Dull lost roughly 60 lb. training CrossFit and following the Paleo Diet after having lost about 13 lb. at the boot camp. Today, she weighs about 155 lb. and trains three times a week. CrossFit, Dull noted, is her “happy place.”

“I just want people to know that it’s not impossible to do. People that are in situations like mine—whether it’s depression or they have weight to lose and just don’t think they can do it—just try. The only thing you have to do is set your mind to it,” she said. “For me, what happened to my mom, I used it as an excuse to cut off the world, and it wasn’t the world’s fault she passed away. It wasn’t my fault she passed away.”

Today, Dull is more confident and social and just feels better, noted her husband, Chris. Like his wife, Chris also had a life-changing experience at CrossFit Prosperity, losing more than 100 lb. and eliminating his three cholesterol medications.

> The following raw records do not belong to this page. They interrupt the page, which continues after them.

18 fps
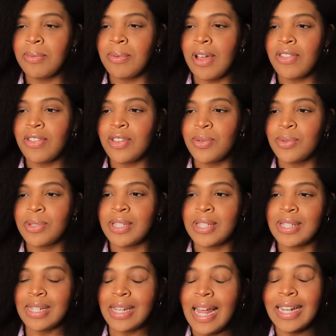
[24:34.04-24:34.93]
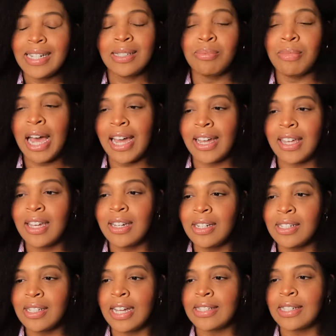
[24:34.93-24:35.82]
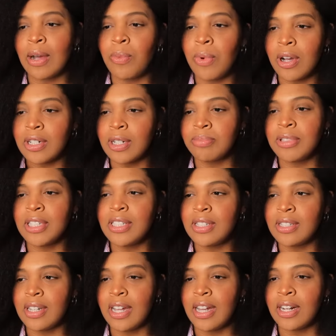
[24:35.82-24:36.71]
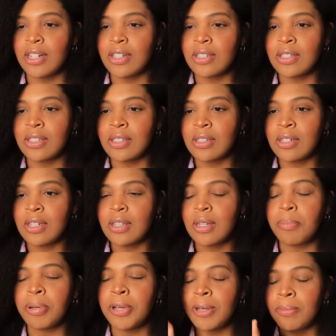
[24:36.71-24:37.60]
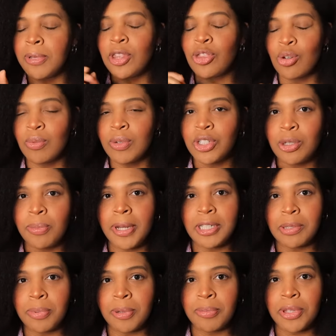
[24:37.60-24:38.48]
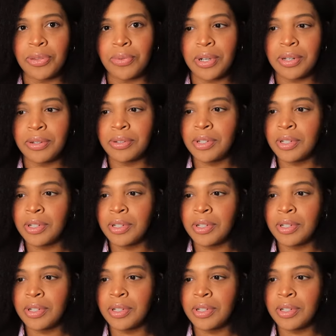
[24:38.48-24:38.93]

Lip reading: would rather you slice my Achilles as I walk up these stairs than put me through what you're about to put me through.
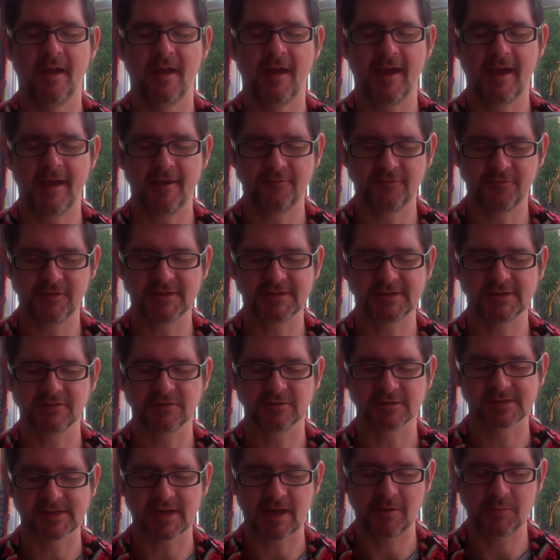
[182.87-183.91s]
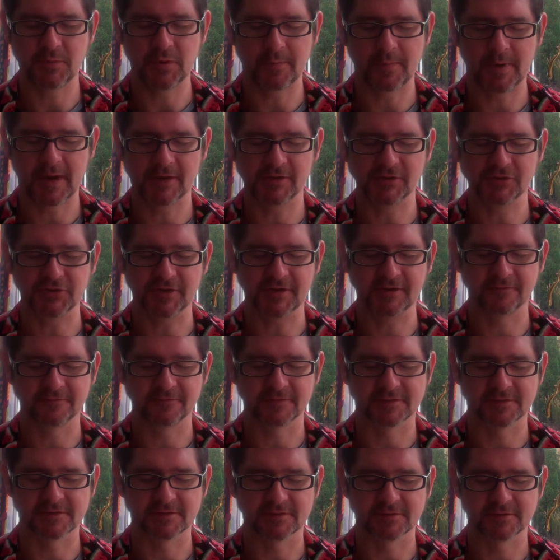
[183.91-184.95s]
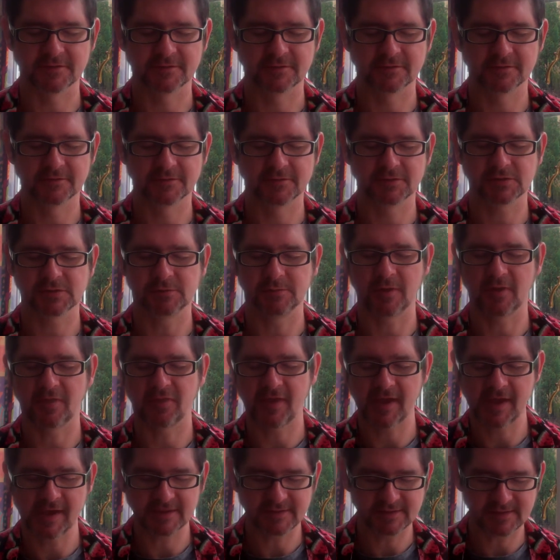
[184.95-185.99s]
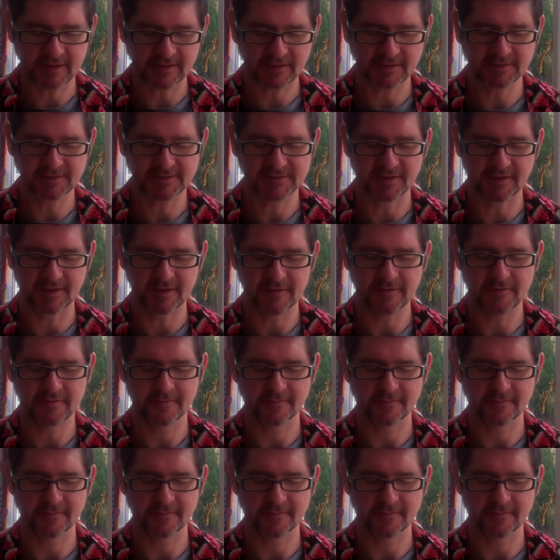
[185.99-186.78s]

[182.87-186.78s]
every single time your mind drifts. So about 30 seconds there.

Both Roselle and Chris participate in local competitions and have found joy in motivating others.

“Things happen that you have no control over, and you can’t curl up in a ball inside yourself and use that as an excuse to become nonfunctional,” Roselle stressed. “There is light in the darkness. For me, CrossFit is my light in the darkness.”

See you in class.

Tim

What’s Going On?

New Year, New Teen Class

Who: Boys and Girls aged 12-17
Dates: January 7 – February 27th
When: Tuesdays/Thursdays at 4pm
Led by: Coach Rebecca
*Email [email protected] to sign up*

CrossFit Open
March 1st – March 15th, 2025
9am at CFPA

Overheard in Class:
“Moving better is getting better.”

 

Timfluencing

The First Rule of Mastery by: Michael Gervais

Performance psychologist Michael Gervais presents a guide for overcoming what may be the single greatest constrictor of humans, our fear of people’s opinions (FOPO). FOPO shows up almost everywhere in our lives—and the consequences are great.

It doesn’t have to be this way. Michael Gervais shows us that the key to leading a high-performance life is to redirect our attention from the world outside us to the world inside us. He reveals the mental skills and practices we need to overcome FOPO—the same skills he’s taught to the top performers in the world., The First Rule of Mastery is a much-needed wake-up call that when we give more value to other people’s opinions than we do our own, we live life on their terms, not ours.

Tim’s Takeaway: I really enjoyed this book. It’s a quick read/listen with plenty of good nuggets to challenge your current mindset. Chapter 8 put me in my place by telling me that I really don’t know what other people are seeing/thinking. It may or may not be about me or any myriad of things. Challenging my own assumptions is a good thing.

Thank you for your support.

I look forward to what we will do together.